Puso mortadela en la segunda rebanada y queso en la tercera, para que el chico tuviera variedad.
Preparó un zumo de grosella y agua y lo echó en un termo. Theo entró en la cocina. Había ido a por su mochila, y en ella había metido su juguete favorito, Optimus Prime.
– Cógete un cinturón -dijo Hannes-, para que puedas colgar la navaja. Ya sabes que tiene que estar en un sitio de fácil acceso. Por si llegan los indios -dijo guiñando un ojo.
Theo se fue corriendo a buscar un cinturón. Se puso sus zapatillas deportivas y las ató con un nudo doble. Estaba tan agitado que las mejillas se le habían puesto rojas, y tenía pinta de hombretón, de apuesto adulto.

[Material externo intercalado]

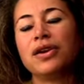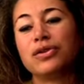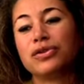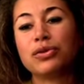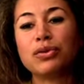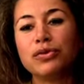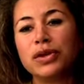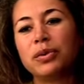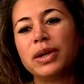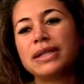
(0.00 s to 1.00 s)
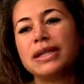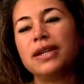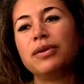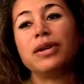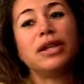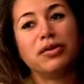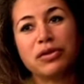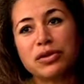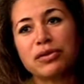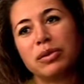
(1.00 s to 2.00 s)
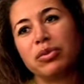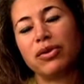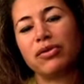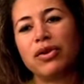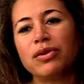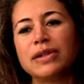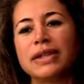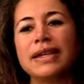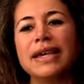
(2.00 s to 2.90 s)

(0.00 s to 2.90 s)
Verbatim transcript: je trouvais au Brésil les livres que je ne trouvais plus en France,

– Te acompañaré hasta la barrera -dijo Hannes.
– Vale -contestó Theo.
Cerraron la puerta con llave tras ellos. Primero caminaron un rato a lo largo de la carretera nacional. Tardaron un cuarto de hora en llegar a la barrera de Glenna. Allí se pararon e intercambiaron unas últimas palabras.

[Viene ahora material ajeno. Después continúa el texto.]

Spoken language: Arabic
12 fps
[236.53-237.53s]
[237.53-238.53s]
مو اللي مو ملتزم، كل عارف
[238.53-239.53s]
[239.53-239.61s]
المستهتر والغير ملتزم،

– Ponte el jersey si tienes frío.
– Sí, papá -contestó Theo.
– Y no dejes nada de basura en ninguna parte. Mete el papel de la merienda en la mochila cuando hayas comido.
– Sí, papá, lo dejaré todo limpio.
– Y si usas la navaja, hazlo con cuidado, sabes que está muy afilada.
– Tendré mucho cuidado, papá, te lo prometo.
Le dio la espalda y se marchó. Había heredado los grandes pies de su padre, y contoneándose sobre las enormes zapatillas recordaba a un pequeño pato macho.
Hannes se quedó quieto, siguiendo a su pequeño con la vista hasta que desapareció en una curva, como si hubiese sido devorado por el bosque.